Identification of six phenylpropanoids from garlic skin as major antioxidants.

The extract of garlic skins (peels) showed strong antioxidant activity, and some responsible constituents were isolated and identified. Garlic (Allium sativum L.) has been used as an herbal medicine, but there is no report on the health benefits of the skin or peel. In this study, the 1,1-diphenyl-2-picrylhydrazyl (DPPH) radical scavenging activity of garlic skin extract was evaluated. Using chromatographic techniques, the active constituents were isolated and subsequently identified. Analyses by high-performance liquid chromatography coupled with a photodiode array detector (HPLC-PDA) suggested that these compounds were phenylpropanoids, which had a characteristic absorbance at 300-320 nm. Liquid chromatography-mass spectrometry (LC-MS) and nuclear magnetic resonance analyses allowed the chemical structures of the isolated constituents to be postulated. The proposed compounds were subsequently synthesized and compared with the constituents in the extract using HPLC-PDA and LC-MS. N-trans-Coumaroyloctopamine, N-trans-feruloyloctopamine, guaiacylglycerol-beta-ferulic acid ether, and guaiacylglycerol-beta-caffeic acid ether were identified as were trans-coumaric acid and trans-ferulic acid. Also, the antioxidant activities of these compounds were determined.
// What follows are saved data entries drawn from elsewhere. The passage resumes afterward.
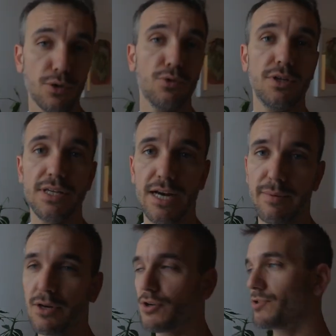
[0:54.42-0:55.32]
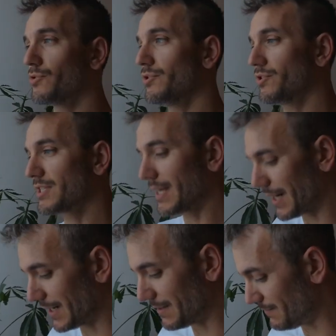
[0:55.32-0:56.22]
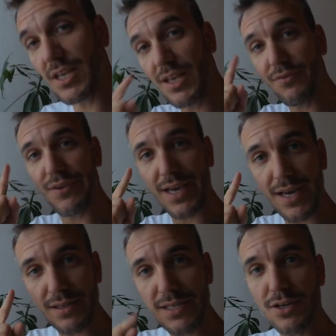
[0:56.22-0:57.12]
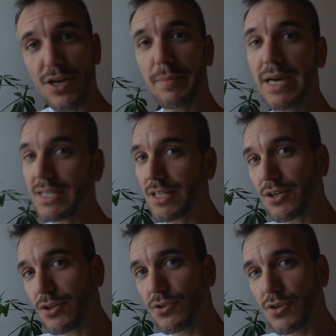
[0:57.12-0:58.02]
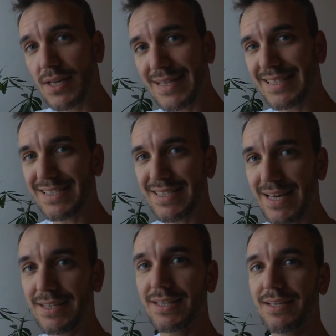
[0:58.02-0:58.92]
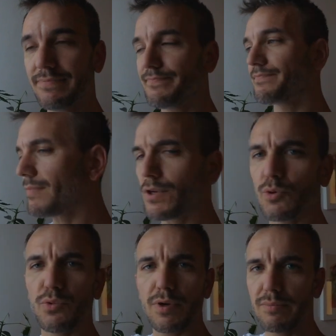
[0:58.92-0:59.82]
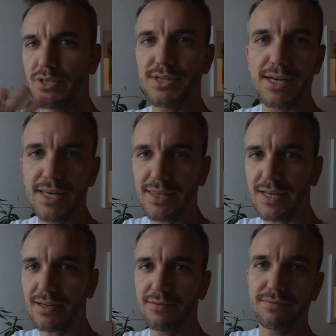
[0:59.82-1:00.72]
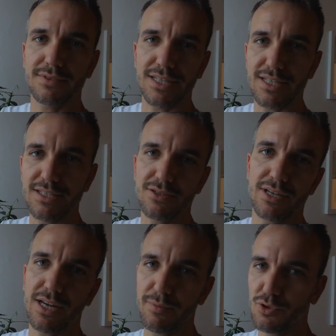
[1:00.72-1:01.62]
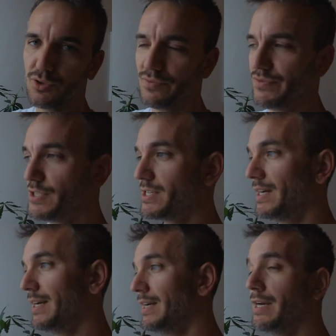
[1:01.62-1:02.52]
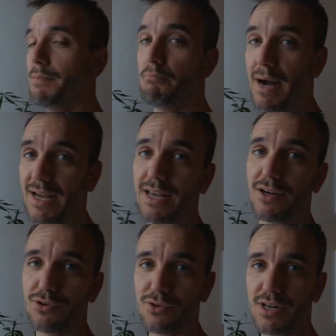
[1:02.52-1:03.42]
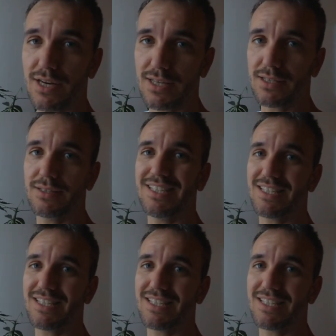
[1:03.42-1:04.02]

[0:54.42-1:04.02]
qualcuno dirà, ma allora non indossarli? Significa che non è mai andato a correre d'estate. Comunque in bicicletta stare senza occhiali è molto difficile. Ma anche a correre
Antioxidant effects of tetrahydro-beta-carboline derivatives identified in aged garlic extract.

1,2,3,4-Tetrahydro-beta-carboline derivatives (THbetaCs) are formed through Pictet-Spengler chemical condensation between tryptophan and aldehydes during food production, storage and processing. In the present study, in order to identify the antioxidants in aged garlic extract (AGE), we fractionated it and identified four THbetaCs; 1-methyl-1,2,3,4-tetrahydro-beta-carboline-3-carboxylic acids (MTCC) and 1-methyl-1,2,3,4-tetrahydro-beta-carboline-1,3-dicarboxylic acid (MTCdiC) in both diastereoisomers using liquid chromatography mass spectrometry (LC-MS). Interestingly, these compounds were not detected in raw garlic, but the contents increased during the natural aging process of garlic. In in vitro assay systems, all of these compounds have shown strong hydrogen peroxide scavenging activities. (1S, 3S)-MTCdiC was found to be stronger than the common antioxidant, ascorbic acid. MTCC and MTCdiC inhibited AAPH-induced lipid peroxidation. Both MTCdiCs also inhibited LPS-induced nitrite production from murine macrophages at 10-100 microM. Our data suggest that these compounds are potent antioxidants in AGE, and thus may be useful for prevention of disorders associated with oxidative stress.